Much huffing and puffing as I tidy up the studio and do trips to Kaiser to buy nibbles for the Opening of my Exhibition, ‘Consolation For Our Mortality'. Borrowing a sort of baby buggy from Marcus in the cellar, Tom helps me trundle back the cases of beer. The show looks good and I'm both relieved and excited.
In the evening I went to meet up with Carla and Tom for the Opening of Daniel Biesold's paintings at the Koal gallery. His work interests me as he uses acrylic mediums in a layered semi-transparent way, as I too have been experimenting with for years. The monochromatic, white with hints of black or colour, paintings looked elegantly calm. However well achieved, there is still the hurdle here that I face too, of the finishing areas at the edges causing happenstance to predominate.
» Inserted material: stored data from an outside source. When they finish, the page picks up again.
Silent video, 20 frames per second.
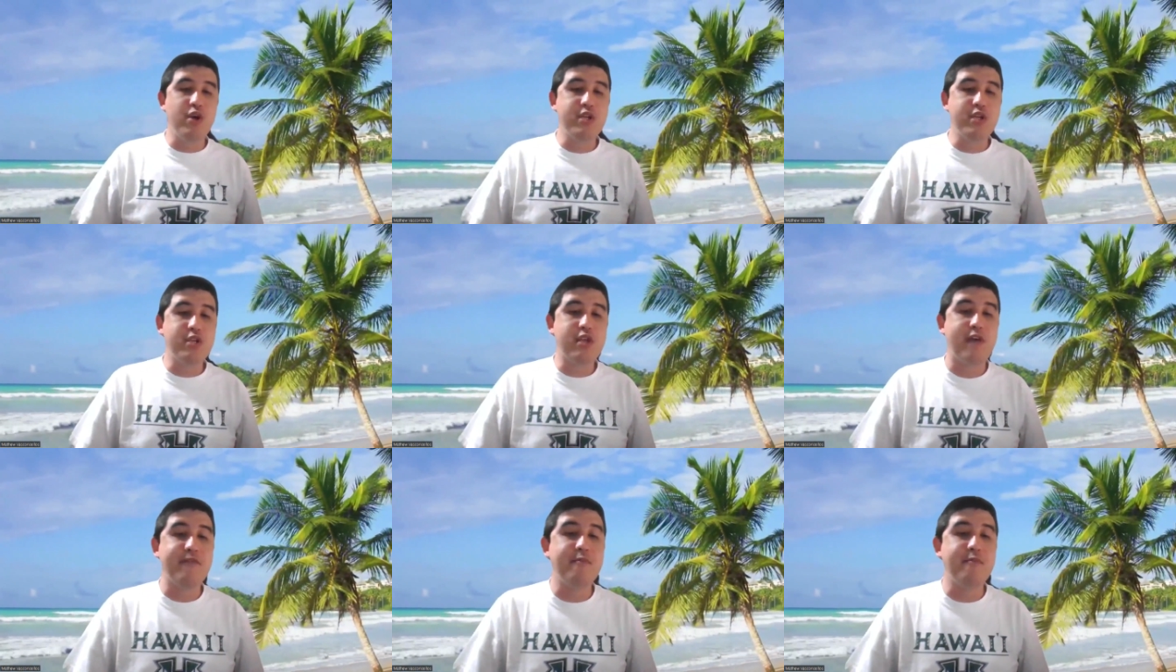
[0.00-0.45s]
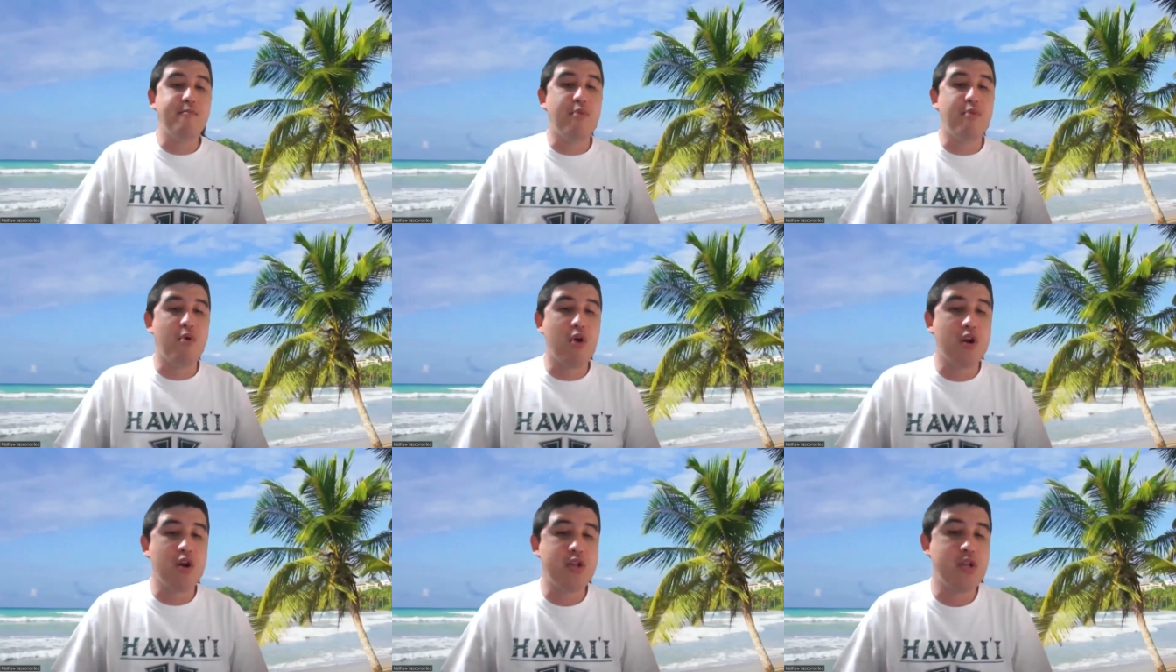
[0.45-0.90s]
points,
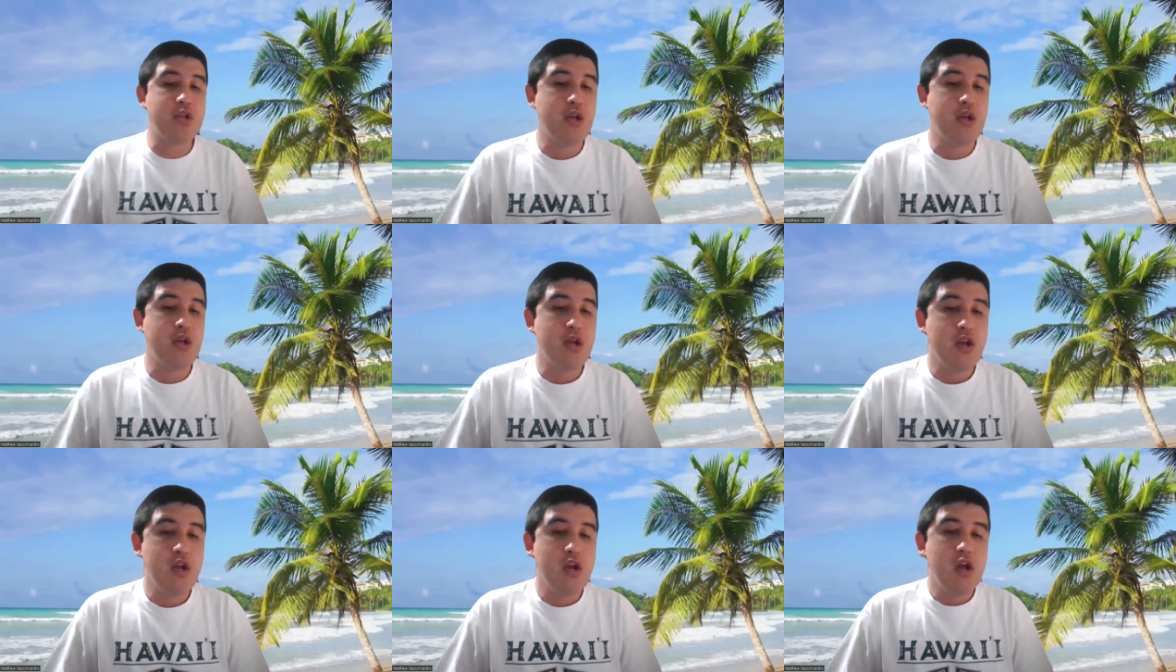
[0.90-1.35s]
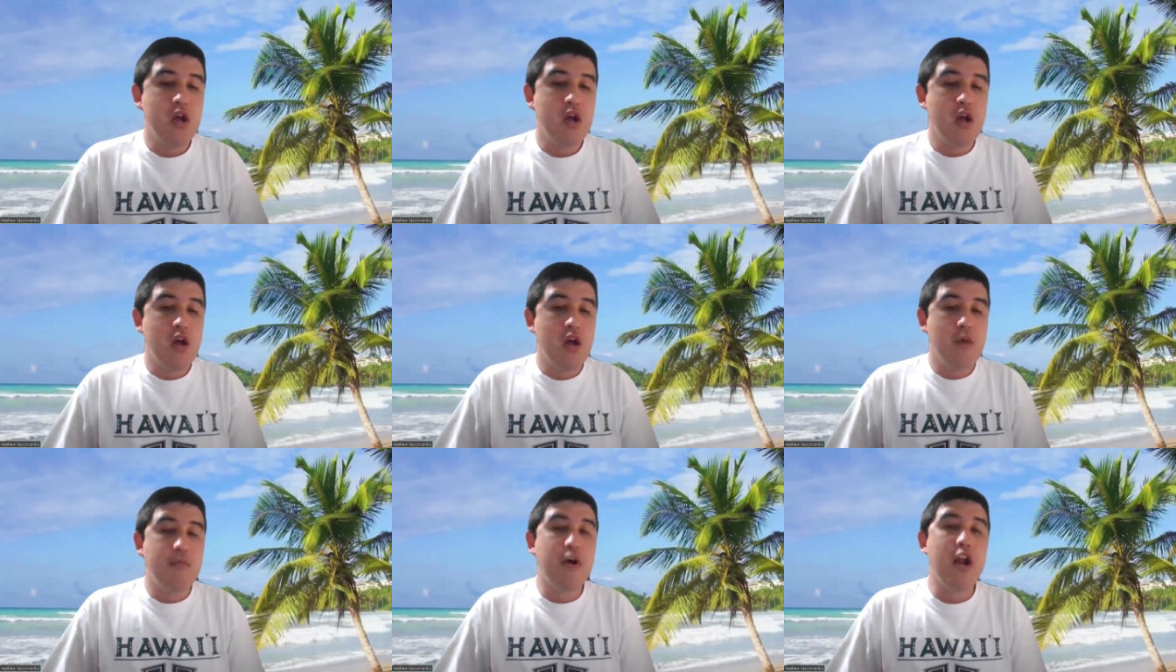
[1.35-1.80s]
7 boards.
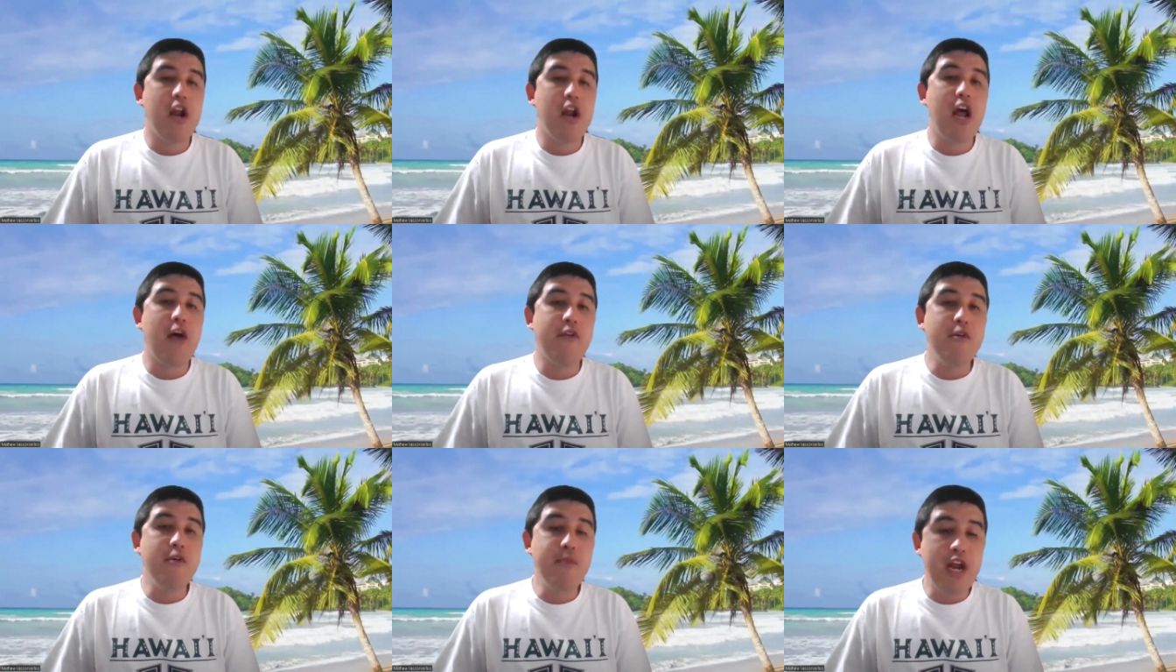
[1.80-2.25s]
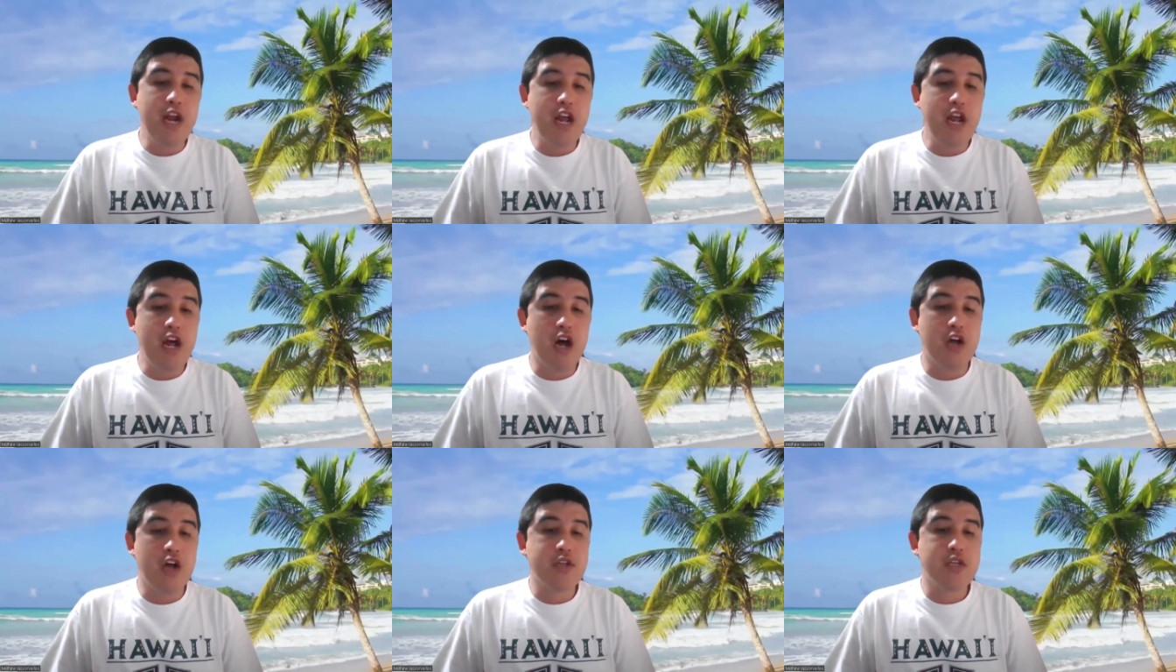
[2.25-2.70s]
But
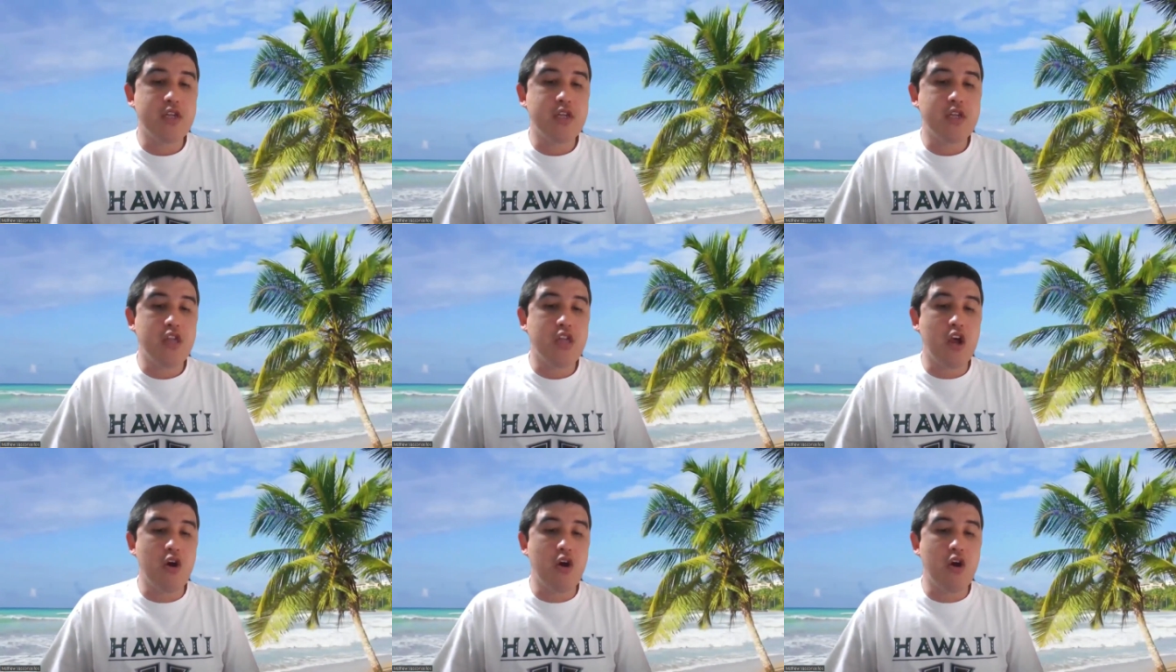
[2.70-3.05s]
everybody else,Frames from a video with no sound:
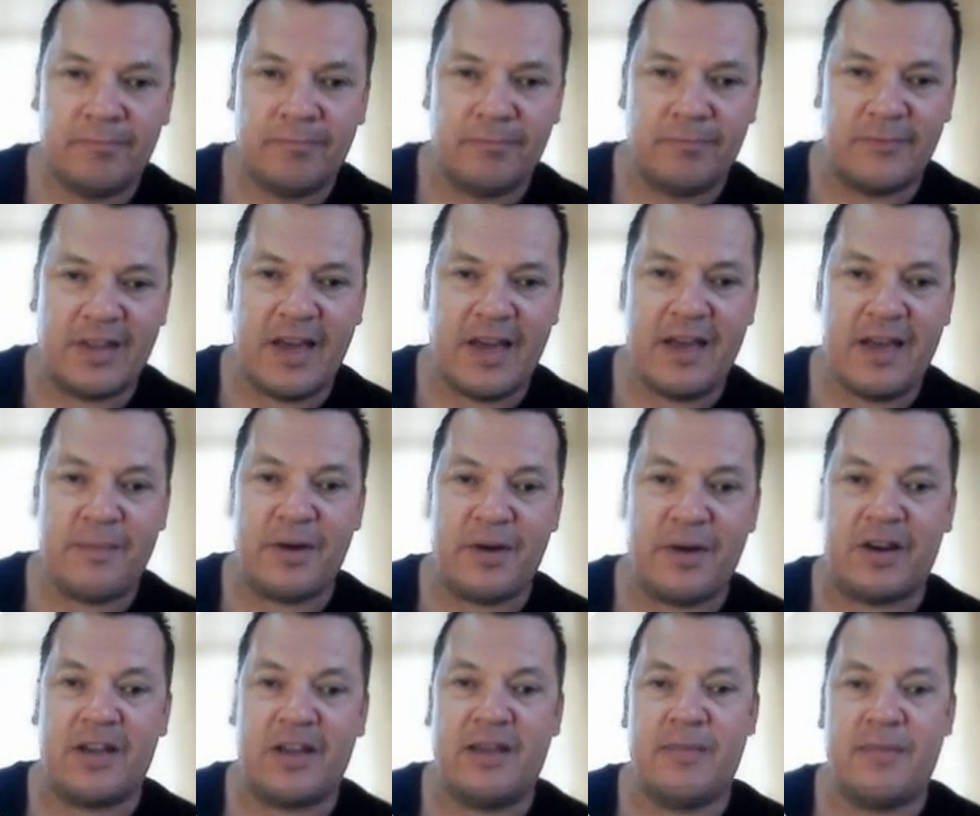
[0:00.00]
name and
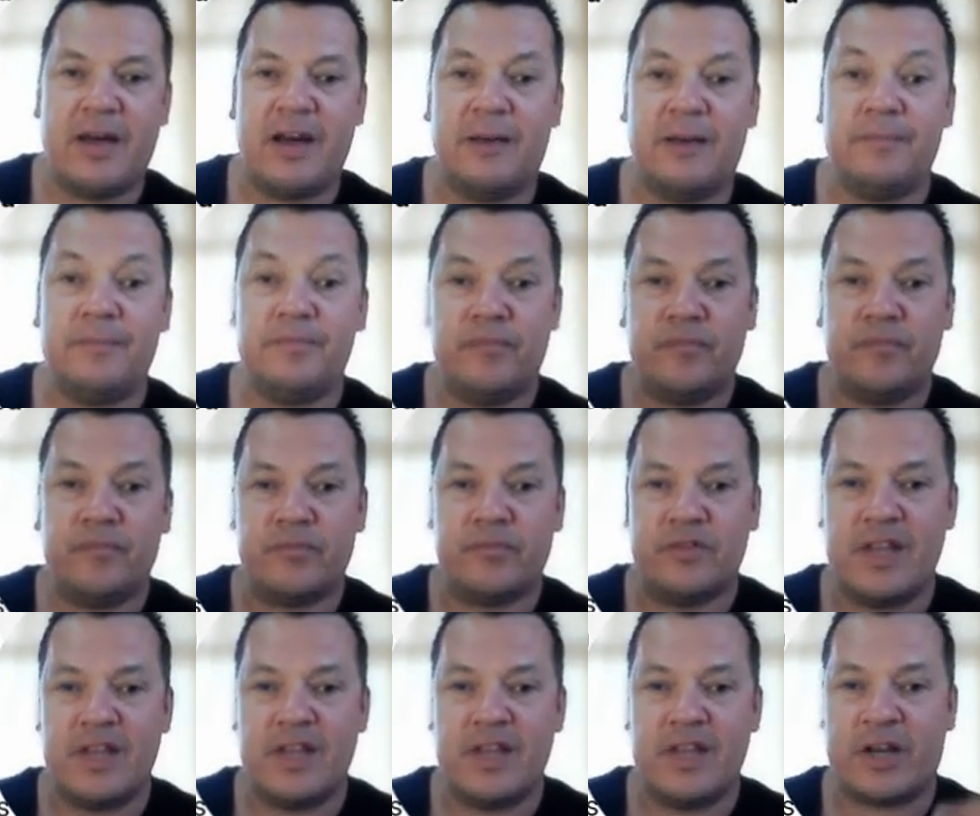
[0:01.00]
email,
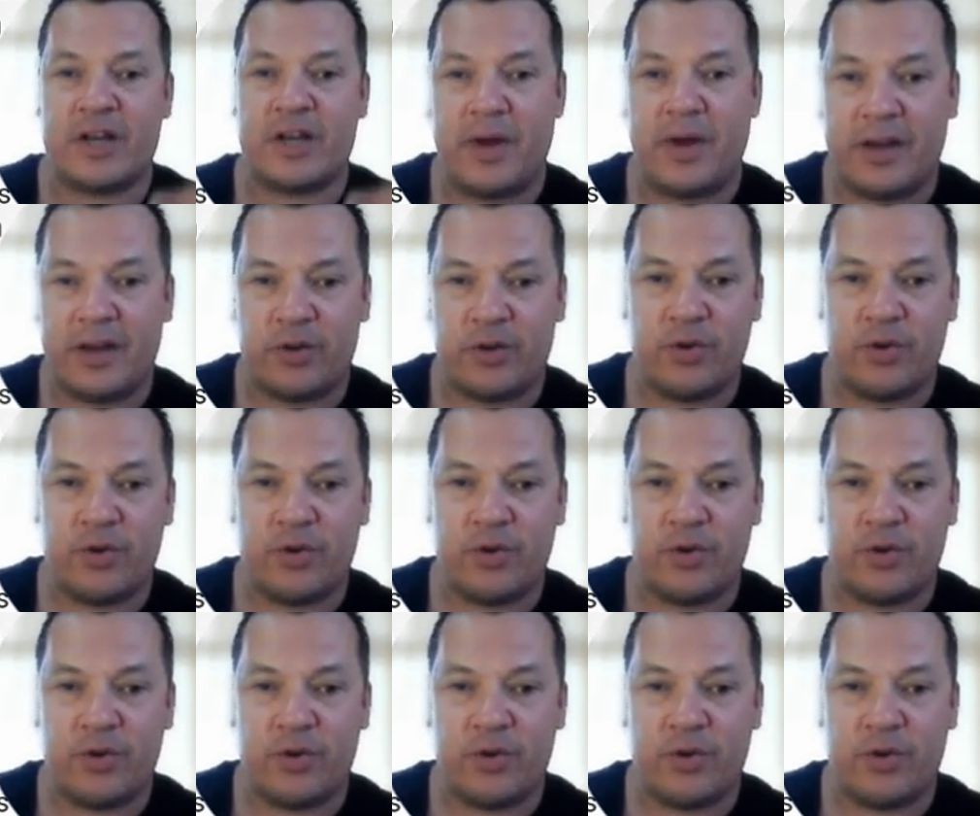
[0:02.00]
next page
Going on from there to the DNA gallery where a Japanese artist had his Opening, showing colouring book cartoon drawings of the lives of the people where his installation had just been exhibited in Singapore. Downstairs there was a painting by Clemence Krauss, for whom Tom works as a studio assistant. The work is figurative and uses excessive build-ups of oil paint with fast drying mediums to make figures that are then cut out and glued to the canvas along with words that are made by squeezing directly from the tube. As if Auerbach or Kossuth went Pop. Not my thing, but I can see how people who rave about the sensuousness of oil paint and who like, for example, Therese Oulton's work could like these. He sells well especially in Brazil.